(Provided records)

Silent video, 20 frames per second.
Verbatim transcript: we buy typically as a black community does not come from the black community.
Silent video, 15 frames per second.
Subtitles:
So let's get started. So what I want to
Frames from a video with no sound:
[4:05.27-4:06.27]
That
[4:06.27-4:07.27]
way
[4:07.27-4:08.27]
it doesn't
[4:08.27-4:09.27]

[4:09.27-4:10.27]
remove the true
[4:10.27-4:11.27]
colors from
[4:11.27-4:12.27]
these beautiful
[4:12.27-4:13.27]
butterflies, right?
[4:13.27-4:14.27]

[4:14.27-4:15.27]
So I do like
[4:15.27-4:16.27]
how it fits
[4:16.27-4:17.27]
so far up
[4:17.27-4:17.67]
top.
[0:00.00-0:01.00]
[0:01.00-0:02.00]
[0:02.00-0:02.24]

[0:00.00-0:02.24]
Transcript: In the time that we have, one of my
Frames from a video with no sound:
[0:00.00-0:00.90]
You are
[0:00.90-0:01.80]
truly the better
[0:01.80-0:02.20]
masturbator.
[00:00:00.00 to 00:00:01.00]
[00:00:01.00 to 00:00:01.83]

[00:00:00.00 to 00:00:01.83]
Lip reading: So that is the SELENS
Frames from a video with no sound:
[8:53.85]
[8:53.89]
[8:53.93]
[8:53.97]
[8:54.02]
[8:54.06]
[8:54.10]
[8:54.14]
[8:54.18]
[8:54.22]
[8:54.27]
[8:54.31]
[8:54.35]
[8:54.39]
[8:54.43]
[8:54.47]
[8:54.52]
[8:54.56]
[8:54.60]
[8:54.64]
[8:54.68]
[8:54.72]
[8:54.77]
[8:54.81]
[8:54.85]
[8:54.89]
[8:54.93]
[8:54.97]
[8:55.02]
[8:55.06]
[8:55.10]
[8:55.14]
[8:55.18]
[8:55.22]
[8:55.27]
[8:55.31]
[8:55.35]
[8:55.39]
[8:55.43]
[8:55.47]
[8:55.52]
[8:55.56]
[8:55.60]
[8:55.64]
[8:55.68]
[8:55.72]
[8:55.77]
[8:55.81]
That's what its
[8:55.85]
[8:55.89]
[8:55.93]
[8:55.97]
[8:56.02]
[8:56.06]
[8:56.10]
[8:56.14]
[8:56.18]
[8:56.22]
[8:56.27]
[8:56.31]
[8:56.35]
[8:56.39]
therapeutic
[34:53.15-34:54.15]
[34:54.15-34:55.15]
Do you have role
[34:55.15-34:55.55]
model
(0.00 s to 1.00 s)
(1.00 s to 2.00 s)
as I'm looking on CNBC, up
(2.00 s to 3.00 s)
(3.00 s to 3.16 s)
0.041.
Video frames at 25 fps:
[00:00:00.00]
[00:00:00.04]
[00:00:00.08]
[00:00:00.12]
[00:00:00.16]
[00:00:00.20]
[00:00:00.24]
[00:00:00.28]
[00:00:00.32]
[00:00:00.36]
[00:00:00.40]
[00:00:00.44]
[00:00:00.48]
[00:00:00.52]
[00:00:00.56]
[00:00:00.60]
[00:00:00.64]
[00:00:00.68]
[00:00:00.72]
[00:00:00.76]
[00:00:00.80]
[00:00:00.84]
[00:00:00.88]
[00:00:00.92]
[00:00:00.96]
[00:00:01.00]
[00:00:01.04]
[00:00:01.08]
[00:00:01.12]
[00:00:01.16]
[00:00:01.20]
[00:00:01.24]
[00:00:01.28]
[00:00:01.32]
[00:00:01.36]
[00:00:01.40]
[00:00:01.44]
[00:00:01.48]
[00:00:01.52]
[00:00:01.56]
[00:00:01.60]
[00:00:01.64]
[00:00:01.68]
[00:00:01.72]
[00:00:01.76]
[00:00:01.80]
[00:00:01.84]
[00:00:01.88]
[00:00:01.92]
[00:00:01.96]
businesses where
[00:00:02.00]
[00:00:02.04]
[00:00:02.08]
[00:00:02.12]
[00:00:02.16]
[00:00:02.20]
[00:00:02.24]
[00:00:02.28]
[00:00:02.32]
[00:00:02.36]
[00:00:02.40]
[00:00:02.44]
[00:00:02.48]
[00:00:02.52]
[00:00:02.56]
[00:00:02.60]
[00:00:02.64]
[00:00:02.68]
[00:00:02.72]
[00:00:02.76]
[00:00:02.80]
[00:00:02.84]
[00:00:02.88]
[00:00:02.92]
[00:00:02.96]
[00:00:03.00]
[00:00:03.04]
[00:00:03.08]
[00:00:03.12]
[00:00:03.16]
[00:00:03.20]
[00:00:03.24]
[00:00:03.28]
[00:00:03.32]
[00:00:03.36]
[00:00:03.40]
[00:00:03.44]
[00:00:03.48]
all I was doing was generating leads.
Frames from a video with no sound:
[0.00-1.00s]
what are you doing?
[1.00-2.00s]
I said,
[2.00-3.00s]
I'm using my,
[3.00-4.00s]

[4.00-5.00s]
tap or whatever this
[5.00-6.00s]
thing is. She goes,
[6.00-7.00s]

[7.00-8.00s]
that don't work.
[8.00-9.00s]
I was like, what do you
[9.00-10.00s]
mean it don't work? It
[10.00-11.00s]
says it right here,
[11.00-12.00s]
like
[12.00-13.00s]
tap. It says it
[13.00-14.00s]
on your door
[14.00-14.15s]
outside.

(End Provided records)

• What you will do
Write the material out again in its entirety, exactly as shown.

• Response area
Silent video, 20 frames per second.
Verbatim transcript: we buy typically as a black community does not come from the black community.
Silent video, 15 frames per second.
Subtitles:
So let's get started. So what I want to
Frames from a video with no sound:
[4:05.27-4:06.27]
That
[4:06.27-4:07.27]
way
[4:07.27-4:08.27]
it doesn't
[4:08.27-4:09.27]

[4:09.27-4:10.27]
remove the true
[4:10.27-4:11.27]
colors from
[4:11.27-4:12.27]
these beautiful
[4:12.27-4:13.27]
butterflies, right?
[4:13.27-4:14.27]

[4:14.27-4:15.27]
So I do like
[4:15.27-4:16.27]
how it fits
[4:16.27-4:17.27]
so far up
[4:17.27-4:17.67]
top.
[0:00.00-0:01.00]
[0:01.00-0:02.00]
[0:02.00-0:02.24]

[0:00.00-0:02.24]
Transcript: In the time that we have, one of my
Frames from a video with no sound:
[0:00.00-0:00.90]
You are
[0:00.90-0:01.80]
truly the better
[0:01.80-0:02.20]
masturbator.
[00:00:00.00 to 00:00:01.00]
[00:00:01.00 to 00:00:01.83]

[00:00:00.00 to 00:00:01.83]
Lip reading: So that is the SELENS
Frames from a video with no sound:
[8:53.85]
[8:53.89]
[8:53.93]
[8:53.97]
[8:54.02]
[8:54.06]
[8:54.10]
[8:54.14]
[8:54.18]
[8:54.22]
[8:54.27]
[8:54.31]
[8:54.35]
[8:54.39]
[8:54.43]
[8:54.47]
[8:54.52]
[8:54.56]
[8:54.60]
[8:54.64]
[8:54.68]
[8:54.72]
[8:54.77]
[8:54.81]
[8:54.85]
[8:54.89]
[8:54.93]
[8:54.97]
[8:55.02]
[8:55.06]
[8:55.10]
[8:55.14]
[8:55.18]
[8:55.22]
[8:55.27]
[8:55.31]
[8:55.35]
[8:55.39]
[8:55.43]
[8:55.47]
[8:55.52]
[8:55.56]
[8:55.60]
[8:55.64]
[8:55.68]
[8:55.72]
[8:55.77]
[8:55.81]
That's what its
[8:55.85]
[8:55.89]
[8:55.93]
[8:55.97]
[8:56.02]
[8:56.06]
[8:56.10]
[8:56.14]
[8:56.18]
[8:56.22]
[8:56.27]
[8:56.31]
[8:56.35]
[8:56.39]
therapeutic
[34:53.15-34:54.15]
[34:54.15-34:55.15]
Do you have role
[34:55.15-34:55.55]
model
(0.00 s to 1.00 s)
(1.00 s to 2.00 s)
as I'm looking on CNBC, up
(2.00 s to 3.00 s)
(3.00 s to 3.16 s)
0.041.
Video frames at 25 fps:
[00:00:00.00]
[00:00:00.04]
[00:00:00.08]
[00:00:00.12]
[00:00:00.16]
[00:00:00.20]
[00:00:00.24]
[00:00:00.28]
[00:00:00.32]
[00:00:00.36]
[00:00:00.40]
[00:00:00.44]
[00:00:00.48]
[00:00:00.52]
[00:00:00.56]
[00:00:00.60]
[00:00:00.64]
[00:00:00.68]
[00:00:00.72]
[00:00:00.76]
[00:00:00.80]
[00:00:00.84]
[00:00:00.88]
[00:00:00.92]
[00:00:00.96]
[00:00:01.00]
[00:00:01.04]
[00:00:01.08]
[00:00:01.12]
[00:00:01.16]
[00:00:01.20]
[00:00:01.24]
[00:00:01.28]
[00:00:01.32]
[00:00:01.36]
[00:00:01.40]
[00:00:01.44]
[00:00:01.48]
[00:00:01.52]
[00:00:01.56]
[00:00:01.60]
[00:00:01.64]
[00:00:01.68]
[00:00:01.72]
[00:00:01.76]
[00:00:01.80]
[00:00:01.84]
[00:00:01.88]
[00:00:01.92]
[00:00:01.96]
businesses where
[00:00:02.00]
[00:00:02.04]
[00:00:02.08]
[00:00:02.12]
[00:00:02.16]
[00:00:02.20]
[00:00:02.24]
[00:00:02.28]
[00:00:02.32]
[00:00:02.36]
[00:00:02.40]
[00:00:02.44]
[00:00:02.48]
[00:00:02.52]
[00:00:02.56]
[00:00:02.60]
[00:00:02.64]
[00:00:02.68]
[00:00:02.72]
[00:00:02.76]
[00:00:02.80]
[00:00:02.84]
[00:00:02.88]
[00:00:02.92]
[00:00:02.96]
[00:00:03.00]
[00:00:03.04]
[00:00:03.08]
[00:00:03.12]
[00:00:03.16]
[00:00:03.20]
[00:00:03.24]
[00:00:03.28]
[00:00:03.32]
[00:00:03.36]
[00:00:03.40]
[00:00:03.44]
[00:00:03.48]
all I was doing was generating leads.
Frames from a video with no sound:
[0.00-1.00s]
what are you doing?
[1.00-2.00s]
I said,
[2.00-3.00s]
I'm using my,
[3.00-4.00s]

[4.00-5.00s]
tap or whatever this
[5.00-6.00s]
thing is. She goes,
[6.00-7.00s]

[7.00-8.00s]
that don't work.
[8.00-9.00s]
I was like, what do you
[9.00-10.00s]
mean it don't work? It
[10.00-11.00s]
says it right here,
[11.00-12.00s]
like
[12.00-13.00s]
tap. It says it
[13.00-14.00s]
on your door
[14.00-14.15s]
outside.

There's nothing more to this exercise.